First find the line with "[00:10:34.15]" in the entries below, then set down exactly every line through the line with "[00:10:38.05]", that line included.

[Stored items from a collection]

□ □ □ □ □ □ □

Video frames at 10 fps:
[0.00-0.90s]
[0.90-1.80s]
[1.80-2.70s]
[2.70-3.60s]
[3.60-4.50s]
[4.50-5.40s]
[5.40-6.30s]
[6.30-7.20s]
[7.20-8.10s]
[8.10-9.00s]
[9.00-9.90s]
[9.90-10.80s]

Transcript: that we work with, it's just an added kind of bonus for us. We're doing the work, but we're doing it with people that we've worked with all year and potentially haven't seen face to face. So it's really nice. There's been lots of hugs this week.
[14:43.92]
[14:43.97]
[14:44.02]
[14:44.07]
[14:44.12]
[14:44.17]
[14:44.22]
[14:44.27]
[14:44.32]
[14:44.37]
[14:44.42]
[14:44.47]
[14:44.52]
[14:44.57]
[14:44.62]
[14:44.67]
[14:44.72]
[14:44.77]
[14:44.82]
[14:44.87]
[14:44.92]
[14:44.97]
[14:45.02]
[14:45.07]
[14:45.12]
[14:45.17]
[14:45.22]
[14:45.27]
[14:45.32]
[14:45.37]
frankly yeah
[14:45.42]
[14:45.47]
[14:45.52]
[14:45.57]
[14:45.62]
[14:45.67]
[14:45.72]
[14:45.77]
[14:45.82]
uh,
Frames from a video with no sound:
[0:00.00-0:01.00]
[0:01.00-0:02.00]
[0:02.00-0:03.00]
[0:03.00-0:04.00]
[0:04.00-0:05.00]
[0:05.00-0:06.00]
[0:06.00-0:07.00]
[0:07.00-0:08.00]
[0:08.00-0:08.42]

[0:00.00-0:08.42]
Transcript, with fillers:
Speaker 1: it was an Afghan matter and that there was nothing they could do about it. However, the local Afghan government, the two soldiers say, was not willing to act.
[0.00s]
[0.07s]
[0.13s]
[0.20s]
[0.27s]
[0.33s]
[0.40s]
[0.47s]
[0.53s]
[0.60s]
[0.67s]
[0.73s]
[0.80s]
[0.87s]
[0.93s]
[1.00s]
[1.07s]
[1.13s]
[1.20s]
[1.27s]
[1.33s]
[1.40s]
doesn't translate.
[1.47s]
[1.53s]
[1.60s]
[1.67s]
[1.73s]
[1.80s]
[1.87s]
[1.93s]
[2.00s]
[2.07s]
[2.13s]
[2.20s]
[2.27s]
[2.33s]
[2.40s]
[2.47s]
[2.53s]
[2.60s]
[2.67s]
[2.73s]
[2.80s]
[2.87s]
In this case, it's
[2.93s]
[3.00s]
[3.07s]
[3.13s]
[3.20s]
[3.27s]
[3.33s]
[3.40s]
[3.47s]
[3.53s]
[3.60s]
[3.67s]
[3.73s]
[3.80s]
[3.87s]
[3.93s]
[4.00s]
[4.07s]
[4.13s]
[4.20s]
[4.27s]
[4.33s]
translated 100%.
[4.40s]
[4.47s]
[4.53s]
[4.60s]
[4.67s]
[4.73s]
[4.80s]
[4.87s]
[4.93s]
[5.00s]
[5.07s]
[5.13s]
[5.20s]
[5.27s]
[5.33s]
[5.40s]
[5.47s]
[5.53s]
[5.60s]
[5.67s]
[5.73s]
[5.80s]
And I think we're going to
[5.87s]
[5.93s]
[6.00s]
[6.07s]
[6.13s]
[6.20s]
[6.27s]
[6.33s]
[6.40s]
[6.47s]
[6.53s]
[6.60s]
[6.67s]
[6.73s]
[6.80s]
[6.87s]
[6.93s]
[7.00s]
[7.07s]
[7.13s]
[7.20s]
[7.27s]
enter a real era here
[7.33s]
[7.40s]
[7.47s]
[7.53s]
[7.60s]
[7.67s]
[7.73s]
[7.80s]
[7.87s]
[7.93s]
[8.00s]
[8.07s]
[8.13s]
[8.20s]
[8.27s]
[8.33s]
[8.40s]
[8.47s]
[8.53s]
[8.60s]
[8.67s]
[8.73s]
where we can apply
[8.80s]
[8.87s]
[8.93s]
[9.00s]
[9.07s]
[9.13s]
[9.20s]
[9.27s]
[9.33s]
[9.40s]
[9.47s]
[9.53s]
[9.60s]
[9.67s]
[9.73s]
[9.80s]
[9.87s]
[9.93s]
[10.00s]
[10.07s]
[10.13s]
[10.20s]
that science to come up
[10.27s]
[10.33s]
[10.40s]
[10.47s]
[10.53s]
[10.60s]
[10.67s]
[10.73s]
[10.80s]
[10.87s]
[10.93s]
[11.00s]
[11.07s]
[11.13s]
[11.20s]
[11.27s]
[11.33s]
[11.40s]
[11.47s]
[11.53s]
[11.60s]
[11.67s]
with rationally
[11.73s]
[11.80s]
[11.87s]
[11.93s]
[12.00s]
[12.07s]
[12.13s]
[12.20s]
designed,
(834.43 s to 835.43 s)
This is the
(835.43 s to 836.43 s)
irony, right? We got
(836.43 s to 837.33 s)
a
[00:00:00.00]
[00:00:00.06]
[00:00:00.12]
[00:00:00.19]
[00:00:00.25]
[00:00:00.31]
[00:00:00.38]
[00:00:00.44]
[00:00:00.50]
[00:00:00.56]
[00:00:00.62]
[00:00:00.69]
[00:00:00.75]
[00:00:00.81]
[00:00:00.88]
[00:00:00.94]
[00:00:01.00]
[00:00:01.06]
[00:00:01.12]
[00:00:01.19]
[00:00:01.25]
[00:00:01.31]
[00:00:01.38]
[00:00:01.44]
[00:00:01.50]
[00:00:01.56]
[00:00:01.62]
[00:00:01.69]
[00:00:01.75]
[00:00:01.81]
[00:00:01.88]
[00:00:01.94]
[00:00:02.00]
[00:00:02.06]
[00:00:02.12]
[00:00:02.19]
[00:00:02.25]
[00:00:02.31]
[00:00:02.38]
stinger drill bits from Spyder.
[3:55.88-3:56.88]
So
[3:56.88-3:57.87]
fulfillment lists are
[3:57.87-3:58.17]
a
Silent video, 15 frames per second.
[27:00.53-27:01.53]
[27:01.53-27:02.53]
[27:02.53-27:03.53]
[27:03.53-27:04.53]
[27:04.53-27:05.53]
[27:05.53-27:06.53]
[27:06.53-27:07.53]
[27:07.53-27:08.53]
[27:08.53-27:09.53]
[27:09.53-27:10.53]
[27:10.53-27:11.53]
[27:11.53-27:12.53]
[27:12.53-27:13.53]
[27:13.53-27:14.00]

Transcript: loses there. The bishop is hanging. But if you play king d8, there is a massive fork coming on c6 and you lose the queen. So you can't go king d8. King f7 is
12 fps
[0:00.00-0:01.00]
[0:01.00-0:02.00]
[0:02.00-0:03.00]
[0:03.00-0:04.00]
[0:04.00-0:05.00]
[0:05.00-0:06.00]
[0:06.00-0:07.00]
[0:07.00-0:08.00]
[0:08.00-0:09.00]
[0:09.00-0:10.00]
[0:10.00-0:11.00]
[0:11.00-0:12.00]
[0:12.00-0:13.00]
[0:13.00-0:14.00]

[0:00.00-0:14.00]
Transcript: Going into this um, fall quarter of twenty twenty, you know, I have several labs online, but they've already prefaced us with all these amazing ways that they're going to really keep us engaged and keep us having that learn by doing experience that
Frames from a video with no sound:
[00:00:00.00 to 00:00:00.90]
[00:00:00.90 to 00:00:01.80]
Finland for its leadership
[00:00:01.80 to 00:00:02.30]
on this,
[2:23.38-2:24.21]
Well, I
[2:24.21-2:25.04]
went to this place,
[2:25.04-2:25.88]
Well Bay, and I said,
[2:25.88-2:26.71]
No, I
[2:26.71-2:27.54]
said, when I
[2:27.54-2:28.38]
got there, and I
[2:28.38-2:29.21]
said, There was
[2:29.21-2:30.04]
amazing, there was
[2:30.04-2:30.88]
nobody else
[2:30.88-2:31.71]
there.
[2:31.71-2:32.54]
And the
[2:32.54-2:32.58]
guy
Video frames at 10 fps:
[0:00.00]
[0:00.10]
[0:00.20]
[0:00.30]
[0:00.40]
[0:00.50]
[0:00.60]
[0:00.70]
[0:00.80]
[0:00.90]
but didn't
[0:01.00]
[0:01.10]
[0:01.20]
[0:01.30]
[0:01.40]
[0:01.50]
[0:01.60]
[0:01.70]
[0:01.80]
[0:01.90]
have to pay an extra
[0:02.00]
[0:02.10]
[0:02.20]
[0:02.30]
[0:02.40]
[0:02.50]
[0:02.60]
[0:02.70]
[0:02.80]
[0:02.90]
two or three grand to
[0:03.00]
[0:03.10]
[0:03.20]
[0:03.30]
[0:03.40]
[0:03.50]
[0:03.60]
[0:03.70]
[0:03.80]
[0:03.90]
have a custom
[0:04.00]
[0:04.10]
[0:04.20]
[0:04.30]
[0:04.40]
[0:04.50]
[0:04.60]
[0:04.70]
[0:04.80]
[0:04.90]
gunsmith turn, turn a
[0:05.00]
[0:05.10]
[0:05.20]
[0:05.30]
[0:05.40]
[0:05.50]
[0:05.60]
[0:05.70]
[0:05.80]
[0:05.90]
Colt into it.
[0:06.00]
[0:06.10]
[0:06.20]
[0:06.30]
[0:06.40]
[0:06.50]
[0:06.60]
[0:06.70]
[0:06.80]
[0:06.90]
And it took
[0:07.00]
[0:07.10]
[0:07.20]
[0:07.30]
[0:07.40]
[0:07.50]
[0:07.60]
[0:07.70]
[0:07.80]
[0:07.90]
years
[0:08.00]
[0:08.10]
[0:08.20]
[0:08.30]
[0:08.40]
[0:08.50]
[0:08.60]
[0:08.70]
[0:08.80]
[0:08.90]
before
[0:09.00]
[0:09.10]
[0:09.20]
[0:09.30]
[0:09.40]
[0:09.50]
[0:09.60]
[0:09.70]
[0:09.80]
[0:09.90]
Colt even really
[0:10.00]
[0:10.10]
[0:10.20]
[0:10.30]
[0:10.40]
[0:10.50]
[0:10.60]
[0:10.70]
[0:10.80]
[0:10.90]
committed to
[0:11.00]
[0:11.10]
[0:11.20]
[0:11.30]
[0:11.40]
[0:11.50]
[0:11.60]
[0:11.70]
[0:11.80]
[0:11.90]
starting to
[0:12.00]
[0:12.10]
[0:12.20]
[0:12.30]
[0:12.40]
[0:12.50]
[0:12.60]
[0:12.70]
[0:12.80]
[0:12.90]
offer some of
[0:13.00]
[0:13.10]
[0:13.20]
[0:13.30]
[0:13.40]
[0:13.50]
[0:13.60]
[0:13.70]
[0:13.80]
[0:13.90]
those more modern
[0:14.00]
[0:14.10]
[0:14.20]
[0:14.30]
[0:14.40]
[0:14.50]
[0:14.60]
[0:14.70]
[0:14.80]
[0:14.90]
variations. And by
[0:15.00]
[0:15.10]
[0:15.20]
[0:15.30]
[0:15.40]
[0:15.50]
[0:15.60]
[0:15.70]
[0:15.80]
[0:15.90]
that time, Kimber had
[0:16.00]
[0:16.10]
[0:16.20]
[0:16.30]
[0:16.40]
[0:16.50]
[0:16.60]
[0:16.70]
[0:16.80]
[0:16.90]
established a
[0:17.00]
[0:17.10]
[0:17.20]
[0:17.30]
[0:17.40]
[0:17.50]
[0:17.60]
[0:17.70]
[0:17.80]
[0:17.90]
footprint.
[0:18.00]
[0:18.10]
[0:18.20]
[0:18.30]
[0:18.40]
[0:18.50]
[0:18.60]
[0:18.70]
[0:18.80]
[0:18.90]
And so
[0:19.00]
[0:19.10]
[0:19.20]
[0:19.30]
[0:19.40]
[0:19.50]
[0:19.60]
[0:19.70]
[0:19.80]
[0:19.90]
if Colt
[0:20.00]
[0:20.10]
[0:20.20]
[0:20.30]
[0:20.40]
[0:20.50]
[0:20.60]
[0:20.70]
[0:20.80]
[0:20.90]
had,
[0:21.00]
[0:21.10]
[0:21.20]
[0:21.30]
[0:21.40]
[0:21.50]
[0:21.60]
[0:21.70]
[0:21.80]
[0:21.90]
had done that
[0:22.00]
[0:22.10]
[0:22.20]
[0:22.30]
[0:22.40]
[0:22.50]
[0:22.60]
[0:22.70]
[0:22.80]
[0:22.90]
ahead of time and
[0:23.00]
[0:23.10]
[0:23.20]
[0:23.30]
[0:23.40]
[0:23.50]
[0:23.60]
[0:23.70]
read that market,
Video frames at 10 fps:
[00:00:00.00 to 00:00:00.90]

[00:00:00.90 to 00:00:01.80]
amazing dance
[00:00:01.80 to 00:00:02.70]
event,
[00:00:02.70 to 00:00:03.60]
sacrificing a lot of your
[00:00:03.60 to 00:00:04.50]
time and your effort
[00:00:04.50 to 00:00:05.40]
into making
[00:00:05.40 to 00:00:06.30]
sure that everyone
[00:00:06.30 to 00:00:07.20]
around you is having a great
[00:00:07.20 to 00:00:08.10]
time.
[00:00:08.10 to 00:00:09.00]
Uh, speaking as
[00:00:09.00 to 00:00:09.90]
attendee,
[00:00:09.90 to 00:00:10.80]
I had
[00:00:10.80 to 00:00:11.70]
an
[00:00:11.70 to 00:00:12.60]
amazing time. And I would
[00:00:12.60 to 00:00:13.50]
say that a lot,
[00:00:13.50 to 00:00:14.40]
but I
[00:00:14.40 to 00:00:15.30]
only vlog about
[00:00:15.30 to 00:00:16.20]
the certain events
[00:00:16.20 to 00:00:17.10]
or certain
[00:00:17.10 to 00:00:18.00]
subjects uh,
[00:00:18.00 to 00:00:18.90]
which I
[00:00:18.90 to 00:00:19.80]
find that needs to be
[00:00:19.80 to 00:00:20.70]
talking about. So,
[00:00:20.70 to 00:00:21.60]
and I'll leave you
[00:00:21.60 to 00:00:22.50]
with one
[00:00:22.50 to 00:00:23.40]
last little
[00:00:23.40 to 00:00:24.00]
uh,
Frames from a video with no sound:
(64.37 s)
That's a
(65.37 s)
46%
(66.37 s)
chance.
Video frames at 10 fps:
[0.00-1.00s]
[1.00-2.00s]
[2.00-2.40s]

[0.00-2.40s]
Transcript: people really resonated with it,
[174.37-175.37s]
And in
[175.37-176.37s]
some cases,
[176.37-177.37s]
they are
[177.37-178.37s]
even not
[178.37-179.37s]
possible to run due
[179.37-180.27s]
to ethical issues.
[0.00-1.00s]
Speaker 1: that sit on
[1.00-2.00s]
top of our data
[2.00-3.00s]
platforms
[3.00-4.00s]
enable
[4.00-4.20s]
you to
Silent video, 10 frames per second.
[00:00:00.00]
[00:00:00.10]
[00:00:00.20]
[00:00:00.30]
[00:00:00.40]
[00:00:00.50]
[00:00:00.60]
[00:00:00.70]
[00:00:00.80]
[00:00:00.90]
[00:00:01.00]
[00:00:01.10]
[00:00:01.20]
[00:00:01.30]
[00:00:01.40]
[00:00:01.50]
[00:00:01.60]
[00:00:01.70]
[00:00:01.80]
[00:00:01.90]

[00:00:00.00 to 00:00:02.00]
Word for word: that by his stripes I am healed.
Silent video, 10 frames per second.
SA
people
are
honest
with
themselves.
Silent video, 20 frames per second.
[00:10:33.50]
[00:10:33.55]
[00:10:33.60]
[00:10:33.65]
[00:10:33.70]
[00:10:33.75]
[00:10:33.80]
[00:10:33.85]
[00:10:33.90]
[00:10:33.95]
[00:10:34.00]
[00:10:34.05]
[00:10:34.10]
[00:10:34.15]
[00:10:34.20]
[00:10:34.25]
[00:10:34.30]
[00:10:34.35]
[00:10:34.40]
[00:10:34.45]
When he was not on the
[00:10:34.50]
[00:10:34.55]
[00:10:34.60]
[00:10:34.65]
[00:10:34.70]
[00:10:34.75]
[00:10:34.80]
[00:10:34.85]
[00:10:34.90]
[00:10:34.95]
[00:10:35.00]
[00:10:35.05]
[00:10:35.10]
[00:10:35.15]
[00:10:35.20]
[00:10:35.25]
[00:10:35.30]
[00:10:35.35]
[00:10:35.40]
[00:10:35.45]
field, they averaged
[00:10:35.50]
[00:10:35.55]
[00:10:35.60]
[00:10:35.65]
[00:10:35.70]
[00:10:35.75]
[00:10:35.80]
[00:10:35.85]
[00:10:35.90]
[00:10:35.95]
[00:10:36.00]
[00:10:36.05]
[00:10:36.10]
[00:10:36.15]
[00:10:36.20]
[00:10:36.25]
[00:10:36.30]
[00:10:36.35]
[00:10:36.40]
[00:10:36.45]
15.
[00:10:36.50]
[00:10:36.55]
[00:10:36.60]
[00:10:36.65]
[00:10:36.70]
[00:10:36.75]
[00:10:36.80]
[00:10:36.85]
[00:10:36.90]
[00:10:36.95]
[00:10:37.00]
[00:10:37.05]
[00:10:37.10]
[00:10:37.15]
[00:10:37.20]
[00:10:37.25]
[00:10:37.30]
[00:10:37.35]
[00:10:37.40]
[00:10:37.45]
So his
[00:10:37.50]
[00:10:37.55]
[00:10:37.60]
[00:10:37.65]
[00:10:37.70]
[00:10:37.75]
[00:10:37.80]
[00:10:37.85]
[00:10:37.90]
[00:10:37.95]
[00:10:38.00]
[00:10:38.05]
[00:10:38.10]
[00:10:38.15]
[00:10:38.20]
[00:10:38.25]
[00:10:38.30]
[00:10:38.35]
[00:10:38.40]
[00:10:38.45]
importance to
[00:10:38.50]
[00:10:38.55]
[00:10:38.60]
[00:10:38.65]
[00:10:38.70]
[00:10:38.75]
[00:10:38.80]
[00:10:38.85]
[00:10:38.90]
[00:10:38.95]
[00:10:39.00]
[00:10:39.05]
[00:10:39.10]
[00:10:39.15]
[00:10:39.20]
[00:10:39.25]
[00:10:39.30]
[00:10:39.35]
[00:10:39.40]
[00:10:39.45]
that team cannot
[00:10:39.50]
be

□ □ □ □ □ □ □

**Exercise output:**
[00:10:34.15]
[00:10:34.20]
[00:10:34.25]
[00:10:34.30]
[00:10:34.35]
[00:10:34.40]
[00:10:34.45]
When he was not on the
[00:10:34.50]
[00:10:34.55]
[00:10:34.60]
[00:10:34.65]
[00:10:34.70]
[00:10:34.75]
[00:10:34.80]
[00:10:34.85]
[00:10:34.90]
[00:10:34.95]
[00:10:35.00]
[00:10:35.05]
[00:10:35.10]
[00:10:35.15]
[00:10:35.20]
[00:10:35.25]
[00:10:35.30]
[00:10:35.35]
[00:10:35.40]
[00:10:35.45]
field, they averaged
[00:10:35.50]
[00:10:35.55]
[00:10:35.60]
[00:10:35.65]
[00:10:35.70]
[00:10:35.75]
[00:10:35.80]
[00:10:35.85]
[00:10:35.90]
[00:10:35.95]
[00:10:36.00]
[00:10:36.05]
[00:10:36.10]
[00:10:36.15]
[00:10:36.20]
[00:10:36.25]
[00:10:36.30]
[00:10:36.35]
[00:10:36.40]
[00:10:36.45]
15.
[00:10:36.50]
[00:10:36.55]
[00:10:36.60]
[00:10:36.65]
[00:10:36.70]
[00:10:36.75]
[00:10:36.80]
[00:10:36.85]
[00:10:36.90]
[00:10:36.95]
[00:10:37.00]
[00:10:37.05]
[00:10:37.10]
[00:10:37.15]
[00:10:37.20]
[00:10:37.25]
[00:10:37.30]
[00:10:37.35]
[00:10:37.40]
[00:10:37.45]
So his
[00:10:37.50]
[00:10:37.55]
[00:10:37.60]
[00:10:37.65]
[00:10:37.70]
[00:10:37.75]
[00:10:37.80]
[00:10:37.85]
[00:10:37.90]
[00:10:37.95]
[00:10:38.00]
[00:10:38.05]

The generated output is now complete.